(...) A force de trop respecter un genre on peut flirter avec les stéréotypes, Saulnier lui préfère détourner les codes et appliquer une mise en scène coup de poing. Par exemple là où un plan classique viendrait conclure une séquence, lui préfère monter son film autrement, quitte à éclipser un plan conventionnel qu’on attendait forcément. Le travail sur le hors-champ est impressionnant, tant au niveau du son que de l’image, et cette marque de fabrique le réalisateur l’applique à l’ensemble de son film. Dans les mouvements de ses personnages, dans la logique (si il y en a une) des avancées de l’intrigue, Saulnier démonte et remonte tout, c’est malin, plutôt bien vu et donne à son film une réelle identité.
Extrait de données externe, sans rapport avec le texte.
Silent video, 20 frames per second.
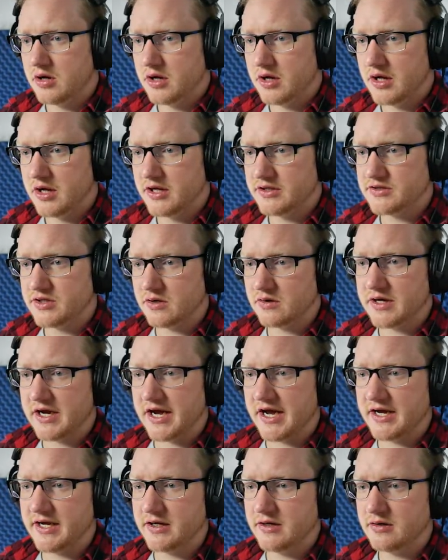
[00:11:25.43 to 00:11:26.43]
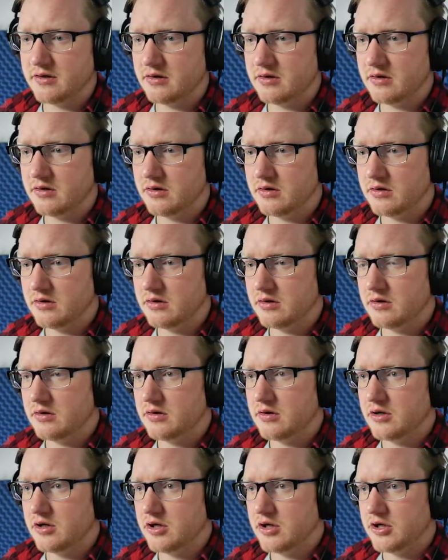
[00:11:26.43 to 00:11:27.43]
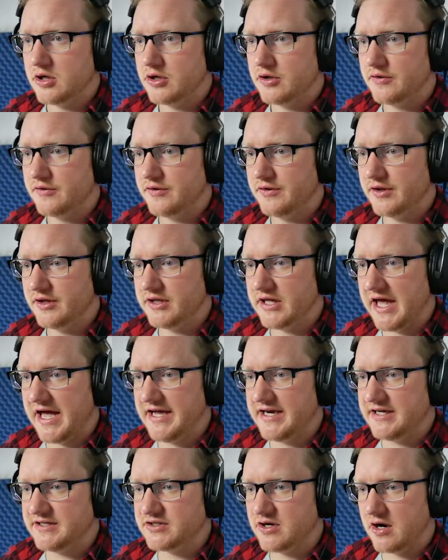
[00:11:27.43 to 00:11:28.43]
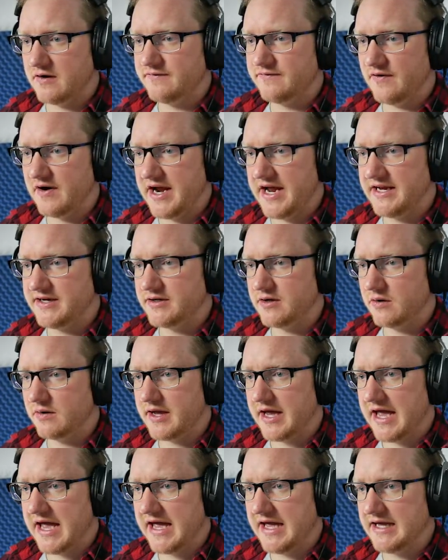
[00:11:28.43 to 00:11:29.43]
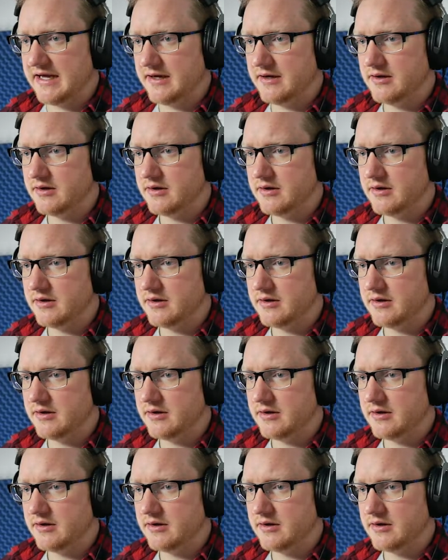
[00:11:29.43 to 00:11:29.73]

It's okay. The light is our friend, okay?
Mêler à tout ça, un univers poisseux, une ambiance punk néo-nazi installe définitivement son film dans la cours des réalisateurs confirmés, voire des grands. Encore plus malin, le gore tutoie ici la part humaine des deux camps, et de manière habile porte un regard critique et habile sur la légion de personnage qu’il filme. Patrick Stewart en chef de file, leader de cette « famille », s’avère indéniablement comme un acteur magnétique et la direction d’acteur de Jérémy Saulnier vient suppléer tout ça sur l’ensemble d’un casting où personne ne tombe dans la facilité des clichés de personnages ordinaires jetés dans des situations extraordinaires (une habitude chez le réalisateur). La maîtrise de l’espace et des lieux filmés est également à mettre au tableau de la réussite de Saulnier quand ce dernier parvient par d’astucieux allers et retours dans les différents lieux, intérieurs et extérieurs, à mettre tout la malice à l’élaboration de son histoire qui d’un rien verse dans la folie douce.
Le film est dur, sans détour, rugueux et sale. Sa violence graphique n’est alors pas déversée comme un torrent gratuit de gore sans calcul mais parsemée de manière habile à chaque instant important du film lui apportant un réalisme certain. Le cocktail nécessaire à l’explosion de son histoire qui convoque les survival crasseux des années 70, ou comment se réapproprier un cinéma et s’inscrire de manière personnelle dans ce dernier.
A une époque où le cinéma indépendant peine à garder le cap dans une industrie où l’ogre financier gangrène souvent les studios, des réalisateurs comme Jérémy Saulnier fait figure de résistant. Voire de metteur en scène à suivre aveuglément, pour autant il faut apprécier le genre, qui pour le coup, prend un sacré coup de jeune ici.